I spend $900/month on daycare for my two kids. But I'm married and fully employed. If I'd gotten some girl knocked up when I was 16, you can be damned sure I wouldn't be paying that much for daycare. I'd probably be relying on the government to bail me out. My girlfriend would've dropped out. Neither of use would be productive taxpayers for another decade. The daycare (a small business that pays taxes) wouldn't have my business, because I probably wouldn't have kids now. So the government loses money in tax revenue from teen parents. It loses money in tax revenue it might've made later on from daycare providers providing for parents who waited until they were responsible. It loses money in rendering services to these screwed up kids (and the higher rates of abuse, drugs, etc in the offspring). It's not really hard to see how teen pregnancies damage state budgets. Programs that reduce teen pregnancy are therefore probably pretty good for those budgets.
It may be some relief to states years down the road. It's nothing to do with providing a stimulus to a flagging economy.
It doesn't take years to make a baby and put it on the public tab. Nine months is the figure usually quoted. barfo
The birth rate is already pretty low and declining. This does nothing about all the kids already born (the "ocean", ya know).

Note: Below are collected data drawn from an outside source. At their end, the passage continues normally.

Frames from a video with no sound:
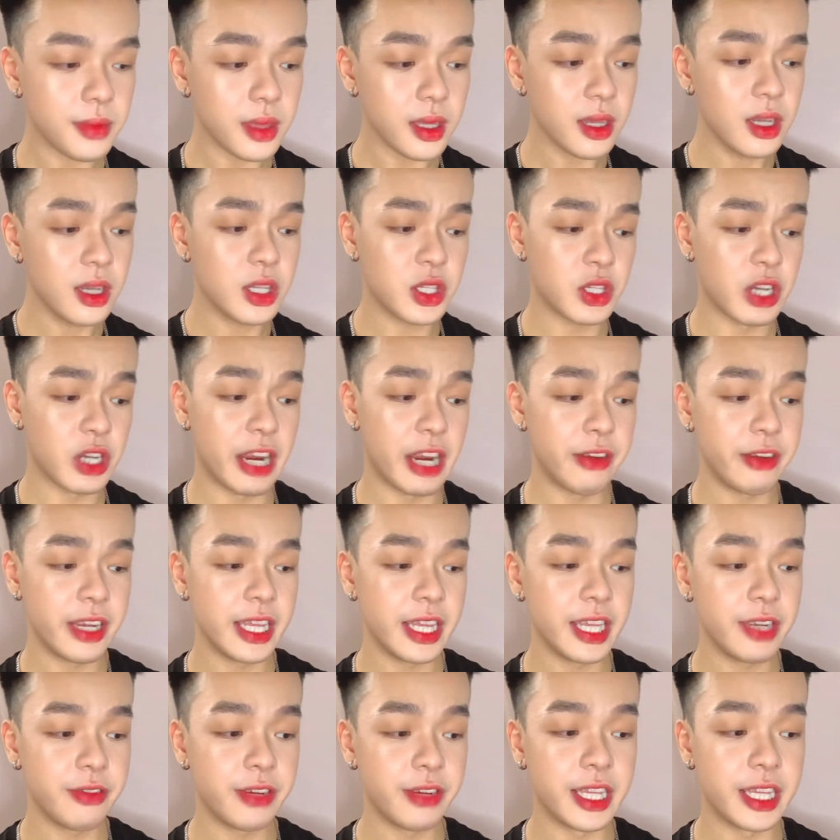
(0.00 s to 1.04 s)
So I
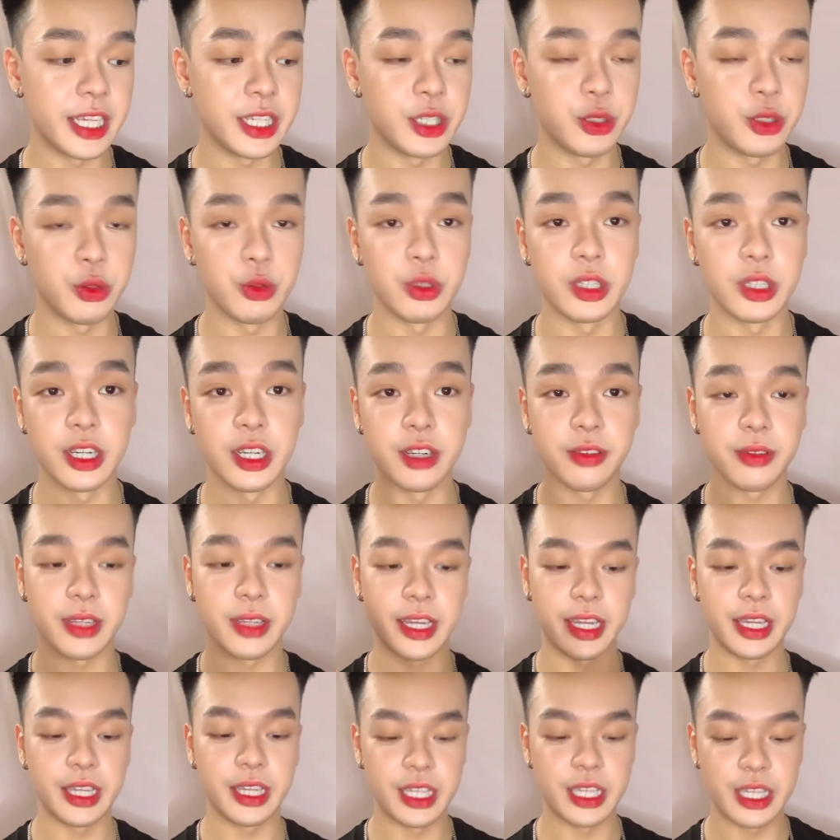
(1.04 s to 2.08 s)
really do love like
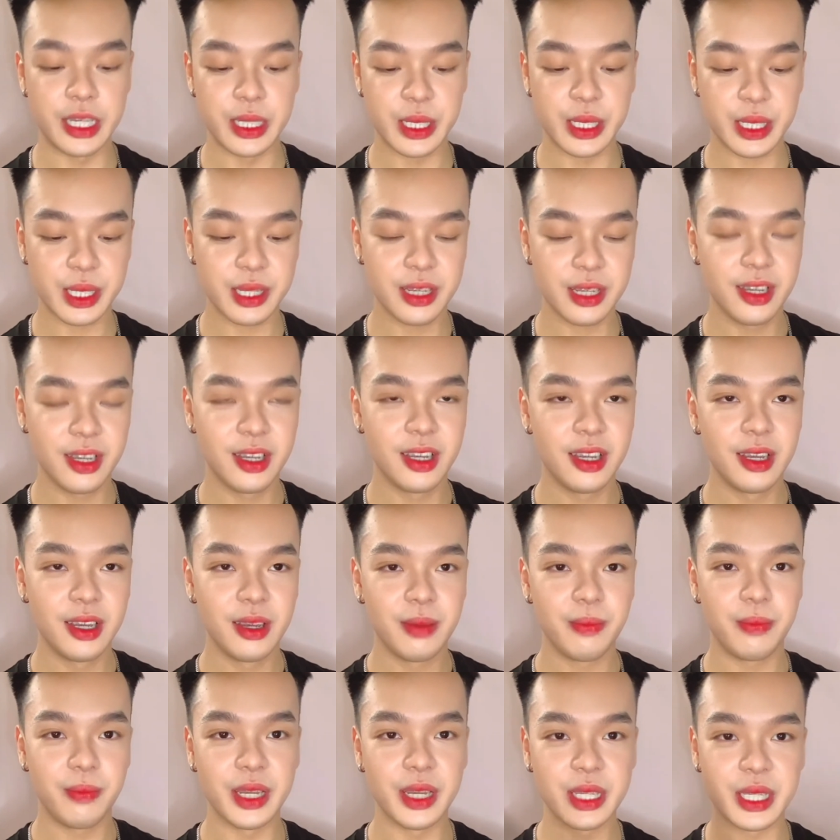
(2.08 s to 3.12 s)
these
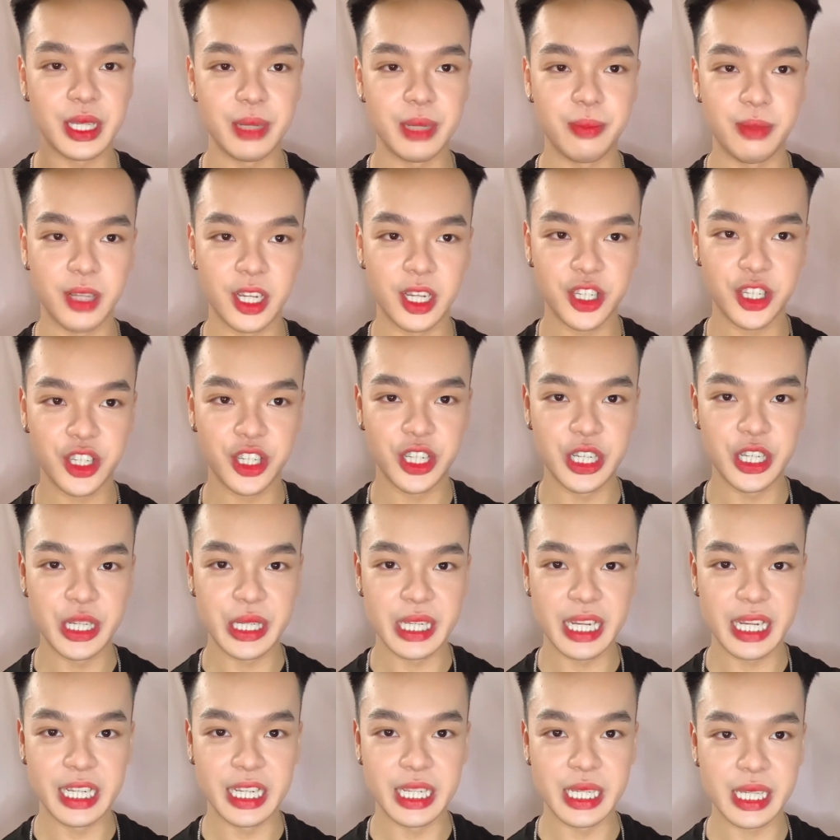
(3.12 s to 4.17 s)
PIXY blushes
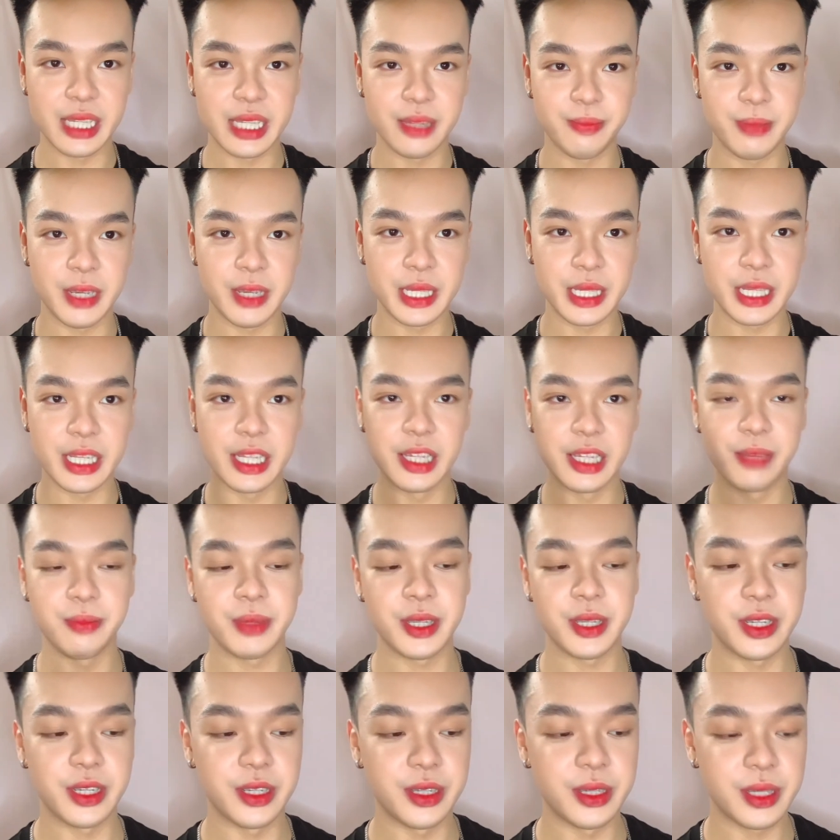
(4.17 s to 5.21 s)
and these PIXY lip
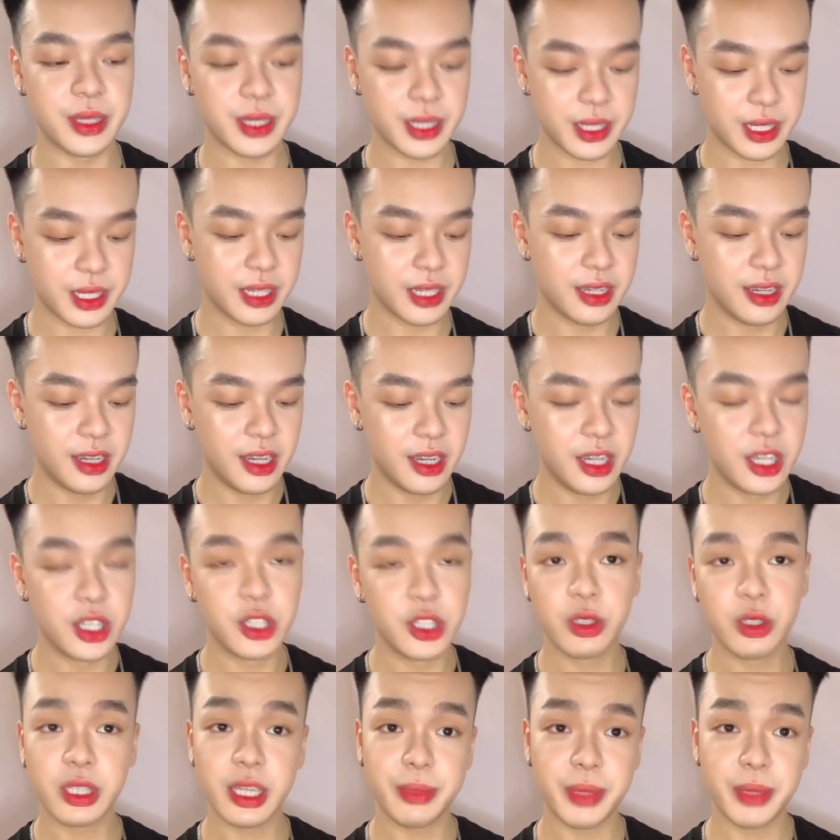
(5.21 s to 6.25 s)
tints. Do
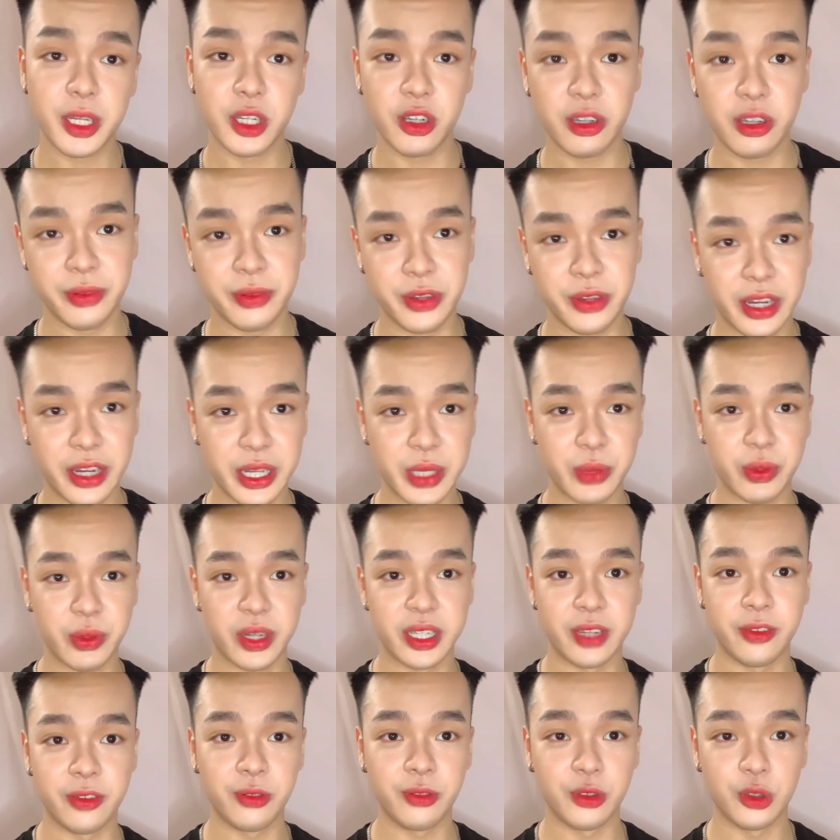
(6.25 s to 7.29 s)
let me know if you guys want a
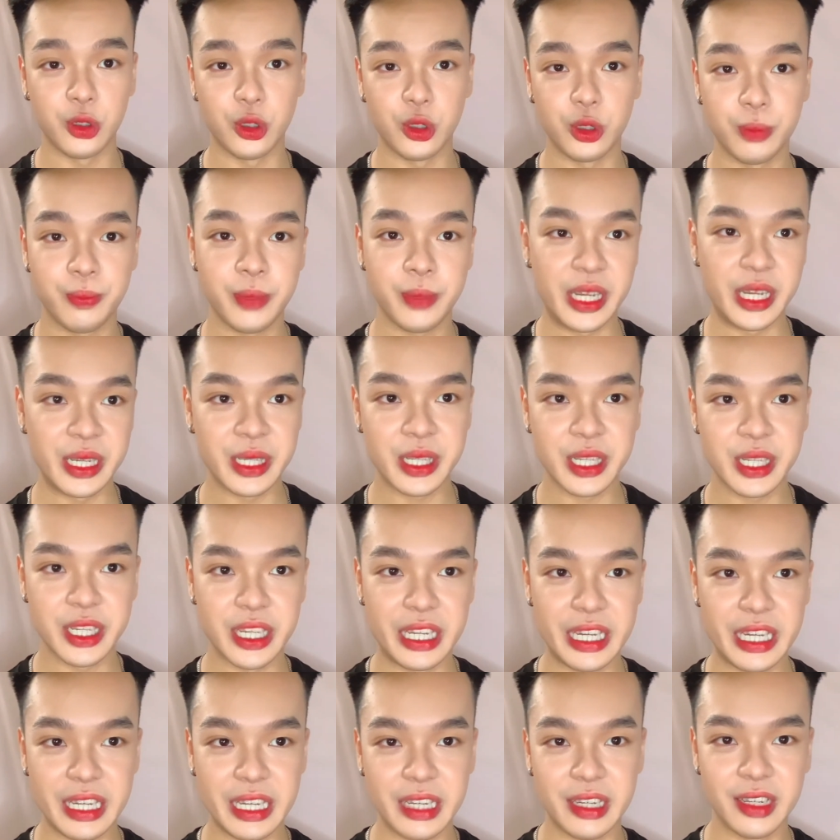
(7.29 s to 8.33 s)
full
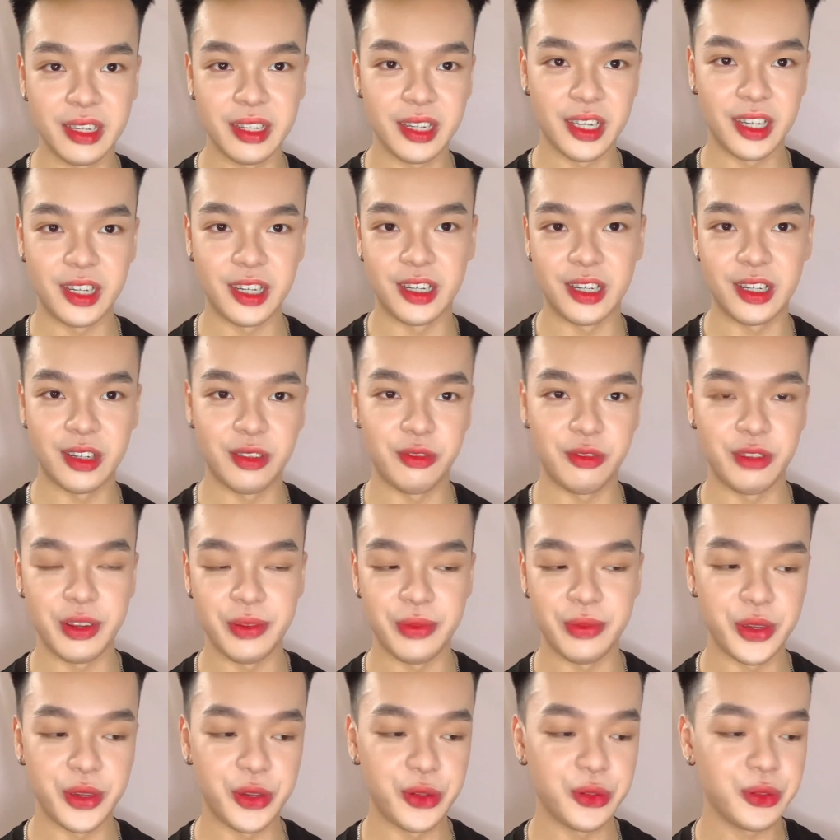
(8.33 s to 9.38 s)
PIXY
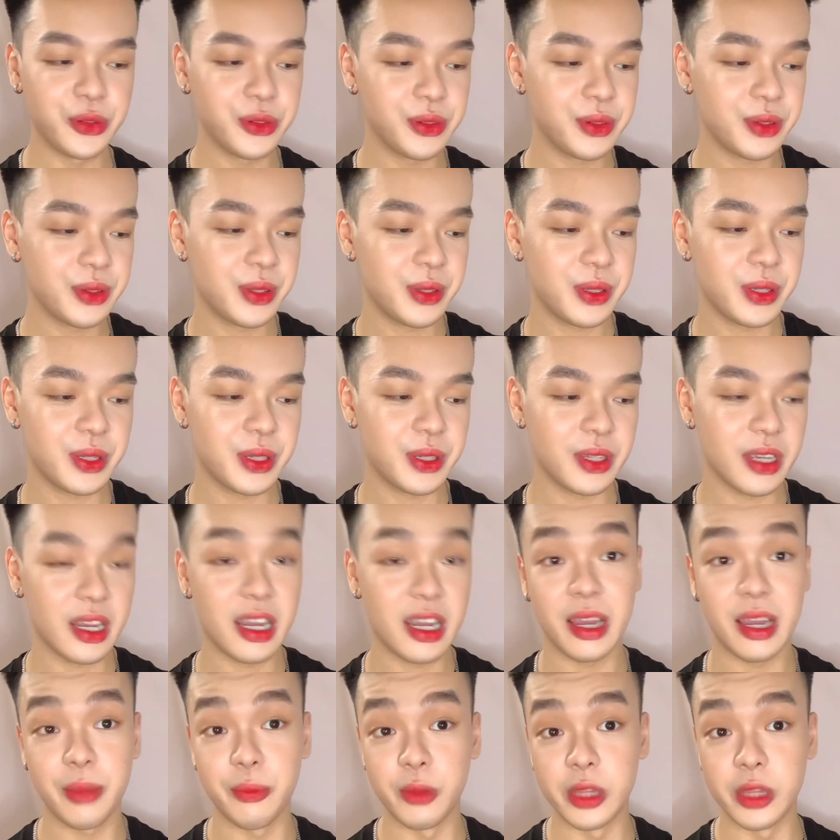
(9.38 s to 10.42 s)
review.
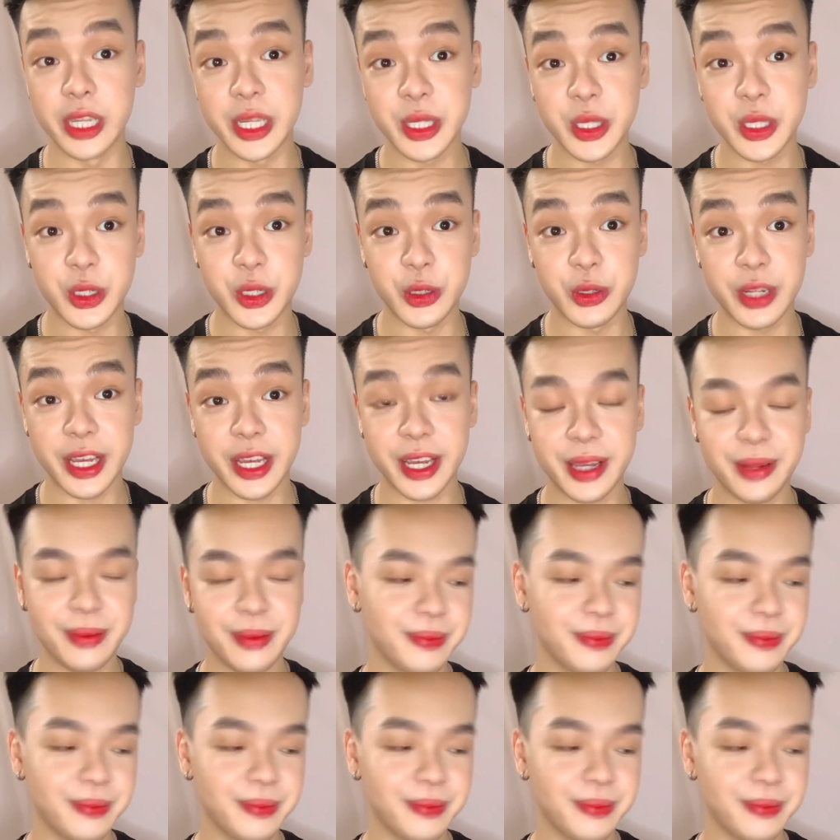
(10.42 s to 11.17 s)
I'm willing to do that.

If you really think about it, if they want to improve the "economy"...numbers at least...in the short term then this is the last thing they'd do. More pregnant women and new mothers means less people seeking employment meaning that unemployment goes down a bit. Extra birth control also means there will be less of a need for certain types of medical care... I don't think it helps to over think this. I'm not sure you can say it will help the economy in the near future, but I think that it will help the society in general, which is why I support it, even if it isn't stated for those reasons.
Well, we could euthanize them, but I think that might not be widely popular. Think of the kids already born as a sunk cost. Nothing we can do about that now, but it doesn't mean we have to keep throwing money down the same rathole. And no, this won't solve all our problems in one fell swoop. If you have such a solution, let us know. barfo
And how does that help the economy? [Edit: Ah, I see, you said "numbers at least". Yes, it does improve the unemployment number, in a meaningless way. Doesn't improve the economy.] barfo
41% of the "red" states have budget "woes". 80% of the "blue" states have budget "woes" (according to the two links of the maps in the thread) You can say there is too much deviation to consider a correlation because you named a few states that didn't fit. But 41% to 80% is pretty significant. I'm not making any claims as to why it is this way, but it is interesting, nonetheless.
It wasn't a "few states"...it was the bulk of the South, which is the Republican party's strongest area. We'll have to agree to disagree on how statistically significant that is.
Absolutely. A 0.5 correlation isn't that impressive (1 being fully correlated and 0 being no correlation at all).